I was checking the Spektator – "Your monthly guide to what's happening in and around Bishkek" – to see if they had any analysis of the ethnic violence there in Kyrgyzstan (they don't, but they do have a useful newsfeed), and came across this (pdf): old colour photos of the Russian Empire taken by Sergey Prokudin-Gorsky.
Here, for instance, "Young Russian peasant women offer berries to visitors to their izba, a traditional wooden house, in a rural area along the Sheksna River near the small town of Kirillov" in Western Russia:
There are a hundred pages to click through, though you'll need to scroll down each page to read the descriptions.
Prokudin-Gorsky travelled around Russia in a private railroad carriage provided by Tsar Nicholas II recording the vastness and the diversity of the Russian Empire. His specially constructed camera took three images in quick succession through different coloured filters, allowing a full colour image to be reconstructed.
The US Library of Congress purchased Prokudin-Gorsky's archive in 1948. From Wikipedia:
It was only with the advent of digital image processing that multiple images could be satisfactorily combined into one. The Library of Congress undertook a project in 2000 to make digital scans of all the photographic material received from Prokudin-Gorsky's heirs and contracted with the photographer Walter Frankhauser to combine the monochrome negatives into colour images.

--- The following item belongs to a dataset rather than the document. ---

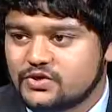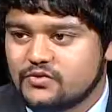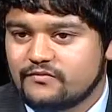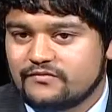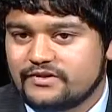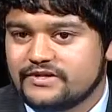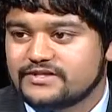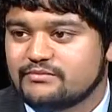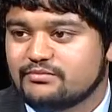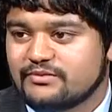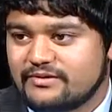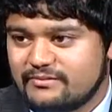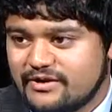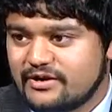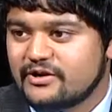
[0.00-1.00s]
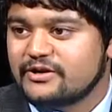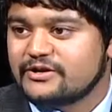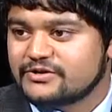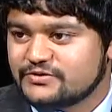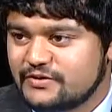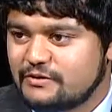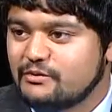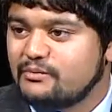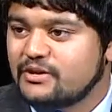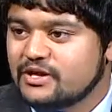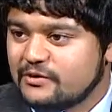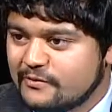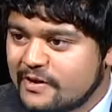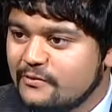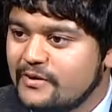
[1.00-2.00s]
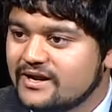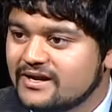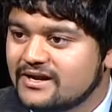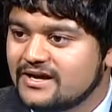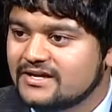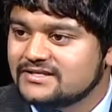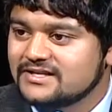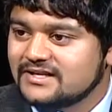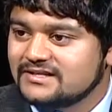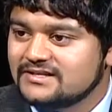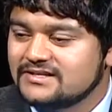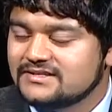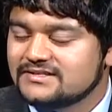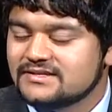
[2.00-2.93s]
hopefully is appearing on your screen would be a great way to contact us.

He created 122 color renderings using a method he called digichromatography and commented that each image took him around six to seven hours to align, clean and colour-correct. In 2001, the Library of Congress produced an exhibition from these, The Empire That Was Russia: The Prokudin-Gorskii Photographic Record Recreated. The photographs have since been the subject of many other exhibitions in the area where Prokudin-Gorsky took his photos.
Some of the results are in the Wiki gallery: Alim Khan, the Emir of Bukhara, from 1911, for instance, or this bridge over the Kama river near Perm in the Urals, from 1910.